BP was dreading pulling their FCC heat exchangers.
Every floating head, shell and tube heat exchanger generally gets pulled from its shell In order to clean and inspect
This is primarily done for insurance purposes and of course to improve production throughput and reduce energy consumption. The benefits of cleaning and inspection are high but the associated costs to extract bundles is also extremely high.
For example to extract one heat exchanger bundle and take it to the cleaning bay incurs the following costs and risks.
• Risk of de- bottlenecking issues
• Critical path over run
• Bundle damage
• New gaskets
• New bolts
• Bundle puller
• 3rd party costs etc.
• Extended downtime.
With over 200 global shutdowns worth of experience, Tube Tech suggested performing all cleaning and inspection in-situ “without” pulling the heat exchangers which would reduce downtime and associated costs by ca. 50%.

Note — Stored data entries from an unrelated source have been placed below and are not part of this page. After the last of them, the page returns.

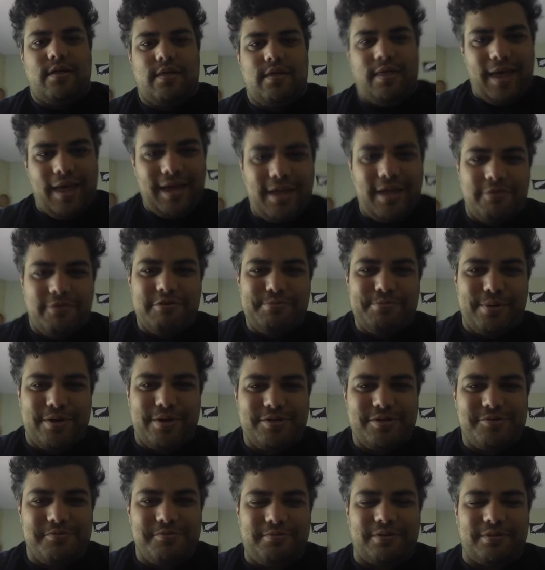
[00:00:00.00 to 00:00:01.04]
Thank you,
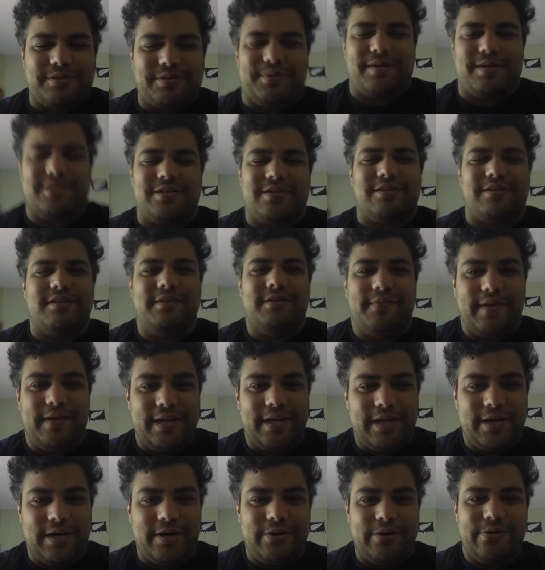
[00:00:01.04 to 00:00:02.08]
Spar Soap, for sponsoring this
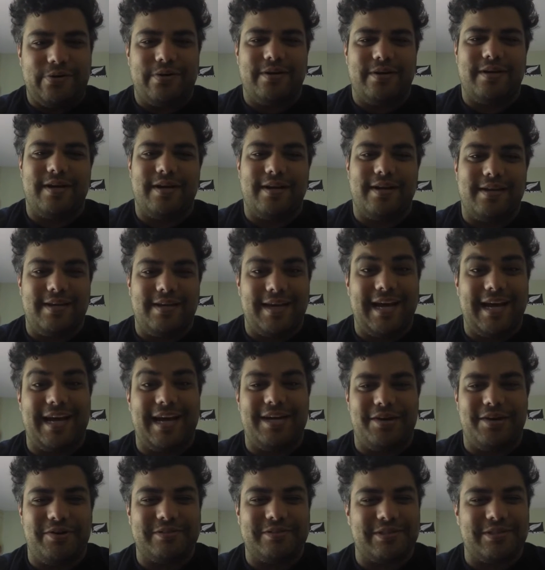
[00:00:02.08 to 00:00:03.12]
video. Yeah, I
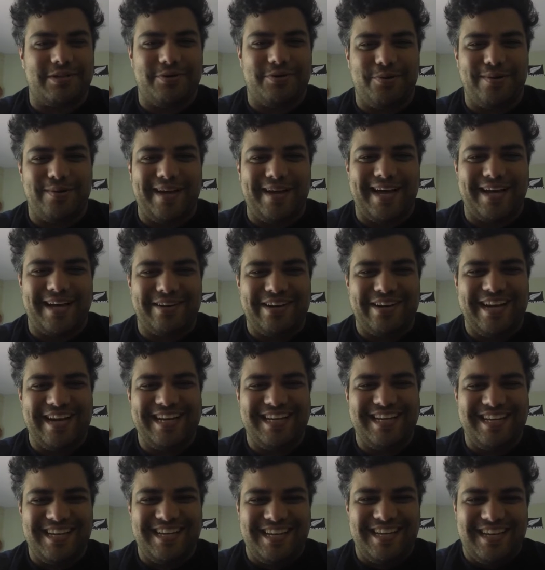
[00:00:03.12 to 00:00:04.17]
know, it's a cool ad, right?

- Avoid exchanger bundle pulling to reduce downtime and costs.
- Tube Tech carried out BP’s first ever in-situ heat exchanger cleaning, enabling the refinery to avoid pulling multiple 10 ton bundles.
- The improved quality of clean in all FCC exchangers extended run times of the catalytic cracker.
- Actual downtime reduced by 57% and overall costs by 33%.
BP’s Refinery Planning Team Leader said: “Tube Tech’s method and systems produced brilliant results. It saves on mechanical work and cranes as well as cutting down on the cost of spare parts such as bolts and gaskets.